TCM: Advanced Acupuncture

Keplar's Platonic solid model of the Solar System; Source: Wiki

Keplar's Platonic solid model of the Solar System; Source: Wiki

I was recently asked by a colleague, who I like and respect, if I would consider teaching a seminar on advanced acupuncture techniques.  Now, after much fun bantering back and forth, I came to realize that what they were asking for was simply a lesson on topics that should have been covered in college.

However, the topic got me thinking, “What would be considered advanced acupuncture techniques?”  To which I thought, “There’s no such thing.”

We see it all the time in so many fields of study: the advanced, über-secret, high-level techniques that will grant you access to the greatest results, and therefore the most amount of patients.  I have especially seen this in my life-long study of martial arts.

Practitioners fly all over the world attending seminars, to gain a certificate and a photograph - only to have the piece of paper, and the approach, collect nothing but dust.

What is it about ourselves that we feel the need to gain the next best thing - even if we know deep down that it doesn’t exist outside of ourselves?  From the elixir of everlasting life to the newest way of using 409 standardized acupuncture points, we all feel a yearning for something more.

To be clear, I am not talking about other styles or systems.  These are paths that practitioners need to study deeply to learn.  I am speaking of the impossibility of there being anything other than basics in a closed-system.

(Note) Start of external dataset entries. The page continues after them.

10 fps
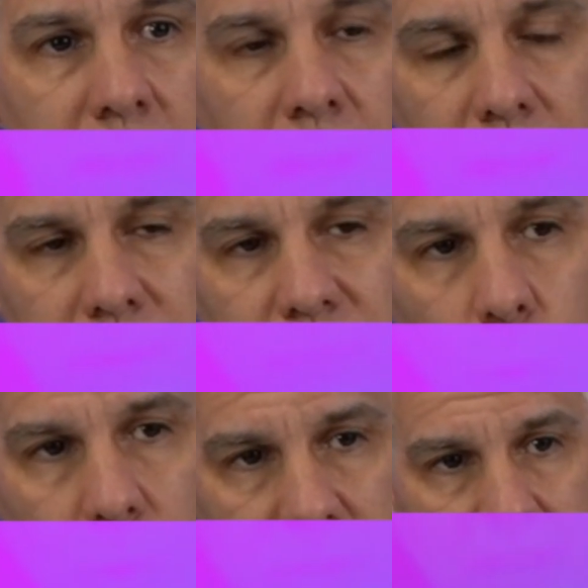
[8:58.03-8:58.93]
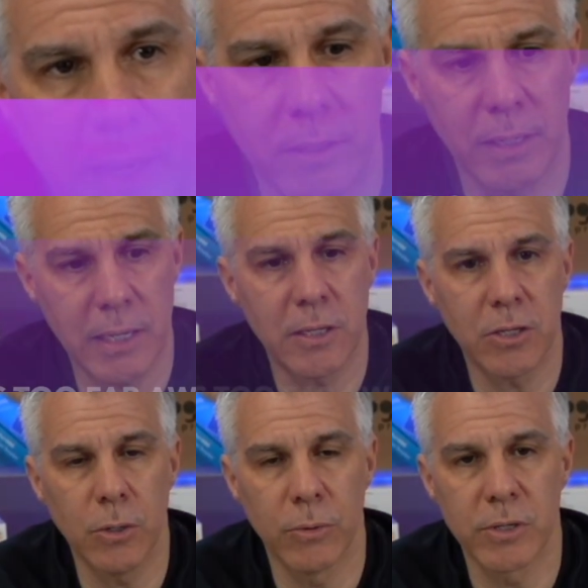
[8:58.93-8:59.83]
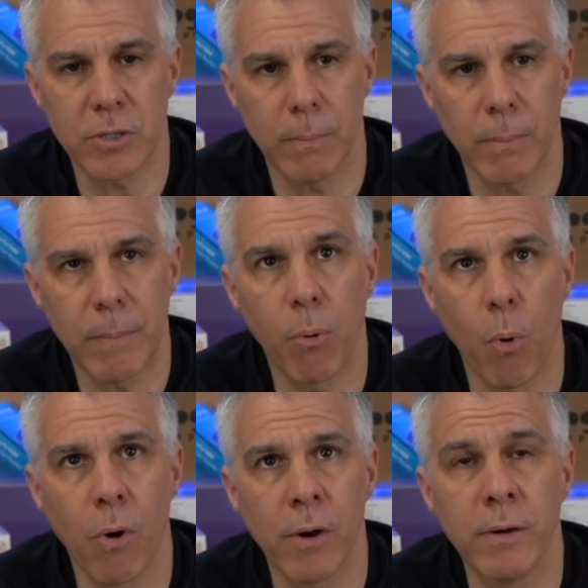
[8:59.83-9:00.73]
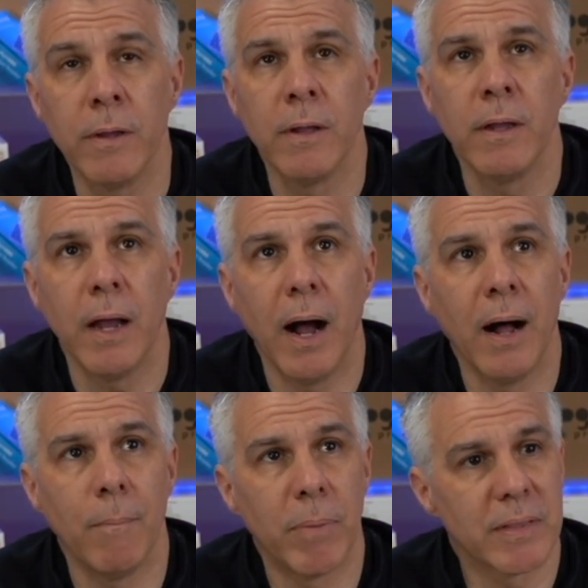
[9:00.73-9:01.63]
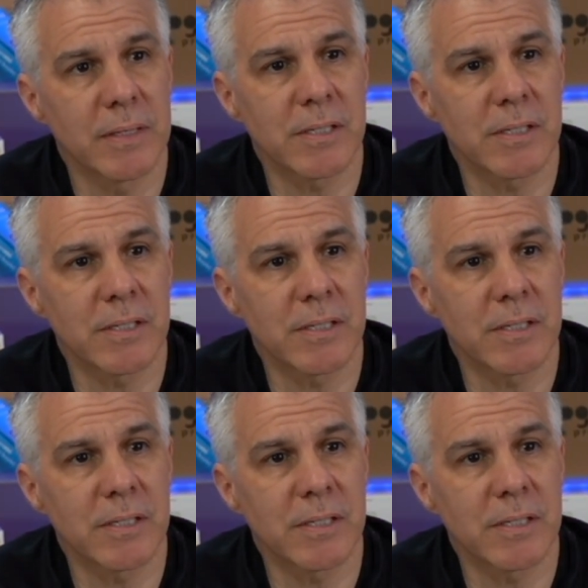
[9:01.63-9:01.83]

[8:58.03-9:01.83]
And of course, I could EQ this on my board, but this is theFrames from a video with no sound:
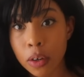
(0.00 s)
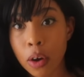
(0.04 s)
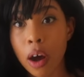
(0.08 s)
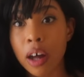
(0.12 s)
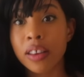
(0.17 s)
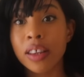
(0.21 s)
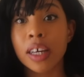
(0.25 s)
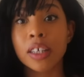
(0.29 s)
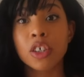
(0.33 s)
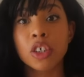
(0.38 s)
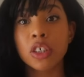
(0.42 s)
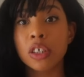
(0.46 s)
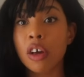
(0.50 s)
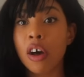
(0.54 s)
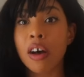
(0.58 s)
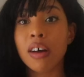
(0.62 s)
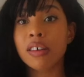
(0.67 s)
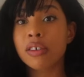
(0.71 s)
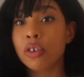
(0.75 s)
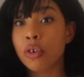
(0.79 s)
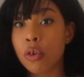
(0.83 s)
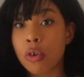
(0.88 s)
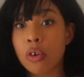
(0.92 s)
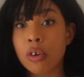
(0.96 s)
Are they just hot
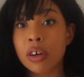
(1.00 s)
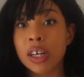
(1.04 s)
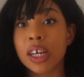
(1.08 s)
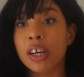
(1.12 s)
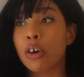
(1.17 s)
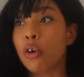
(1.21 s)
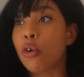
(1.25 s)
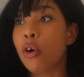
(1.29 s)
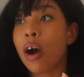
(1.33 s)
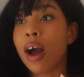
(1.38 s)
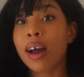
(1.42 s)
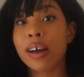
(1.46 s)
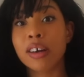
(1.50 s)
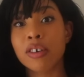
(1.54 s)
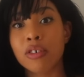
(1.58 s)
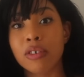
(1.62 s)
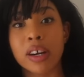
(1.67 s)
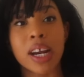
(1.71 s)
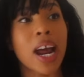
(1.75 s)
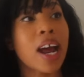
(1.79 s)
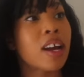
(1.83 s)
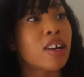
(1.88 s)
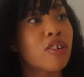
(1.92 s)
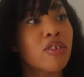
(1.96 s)
and horny, or
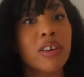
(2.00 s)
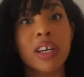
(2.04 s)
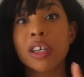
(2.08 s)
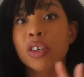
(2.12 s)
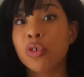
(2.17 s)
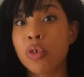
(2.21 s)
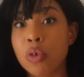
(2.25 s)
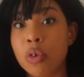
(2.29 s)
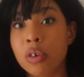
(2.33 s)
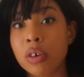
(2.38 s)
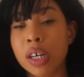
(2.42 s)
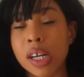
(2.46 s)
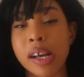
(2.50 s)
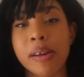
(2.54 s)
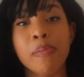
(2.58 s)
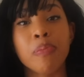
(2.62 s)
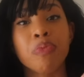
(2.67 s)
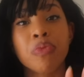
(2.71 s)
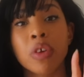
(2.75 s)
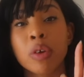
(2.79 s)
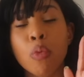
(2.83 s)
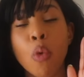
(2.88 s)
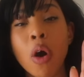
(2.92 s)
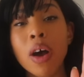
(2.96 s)
angry and horny?
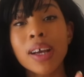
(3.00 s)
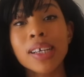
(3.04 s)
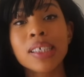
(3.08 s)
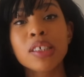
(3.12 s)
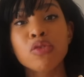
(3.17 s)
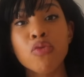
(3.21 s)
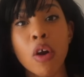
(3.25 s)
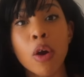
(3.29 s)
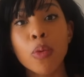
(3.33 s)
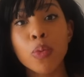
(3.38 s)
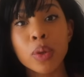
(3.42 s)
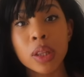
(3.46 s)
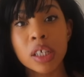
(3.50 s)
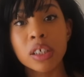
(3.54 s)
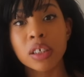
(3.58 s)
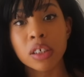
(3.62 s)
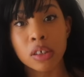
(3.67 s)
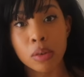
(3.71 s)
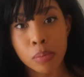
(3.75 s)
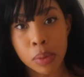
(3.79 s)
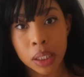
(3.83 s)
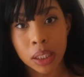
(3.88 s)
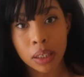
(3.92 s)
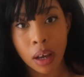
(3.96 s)
What is wrong with the
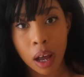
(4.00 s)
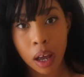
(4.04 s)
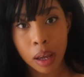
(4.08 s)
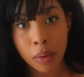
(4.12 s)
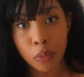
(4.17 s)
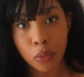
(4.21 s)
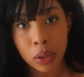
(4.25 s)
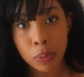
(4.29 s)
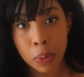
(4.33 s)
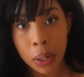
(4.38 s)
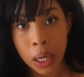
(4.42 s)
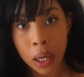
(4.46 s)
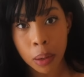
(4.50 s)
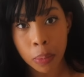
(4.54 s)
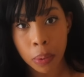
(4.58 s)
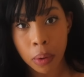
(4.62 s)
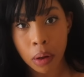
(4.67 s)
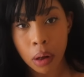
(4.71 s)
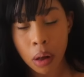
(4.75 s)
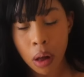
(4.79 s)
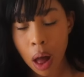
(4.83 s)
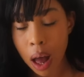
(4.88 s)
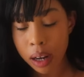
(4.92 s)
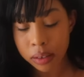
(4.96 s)
summertime with
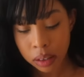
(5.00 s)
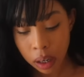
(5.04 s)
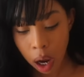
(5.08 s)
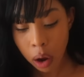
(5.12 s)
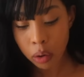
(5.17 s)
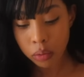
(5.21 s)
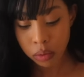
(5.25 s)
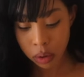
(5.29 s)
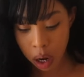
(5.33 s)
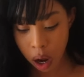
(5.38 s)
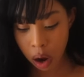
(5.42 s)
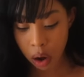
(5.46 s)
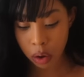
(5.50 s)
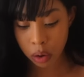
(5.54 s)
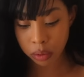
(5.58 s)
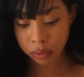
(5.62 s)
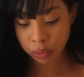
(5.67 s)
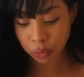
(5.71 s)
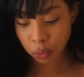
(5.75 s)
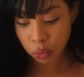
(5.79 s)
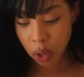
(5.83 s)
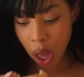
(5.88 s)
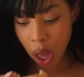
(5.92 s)
people? I don't know.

For example, there is only one right way to frame a house. The cripples for the doors and windows have to be placed in the proper place every time.  If I asked a long-time house builder to teach me the advanced techniques in reference to framing, they would likely laugh at me (and tell me to back to work).

If there was such a thing as advanced acupuncture, what would it look like?  In my opinion, it would simply be basics honed to the highest personal standard.  Basics so sound that intuition, something that only time and perspiration can give, flourishes.  As Malcolm Gladwell put it in his book Blink: the ability to thin-slice moments of time to gain total insight into a situation.

I feel such compassion for anyone who was not taught the basics of diagnosis, the basics of needle manipulation, or brainwashed that somehow ST9 (Renying) is a dangerous acupoint (therefore absolving any responsibility from the teacher instructing how to safely needle it).  These things I can help with.

I guess I just don’t want anyone to fall prey to the traps we set for ourselves, or those we allow others to set for us.  This is why I am such an advocate for learning and mastering the basic diagnostic and acupoint combinations so that they become second-nature. Making the river narrow but extremely deep.

Basics?  Yes.  Honed to the nth degree.

Advanced acupuncture?  I’m not buying it.  Literally.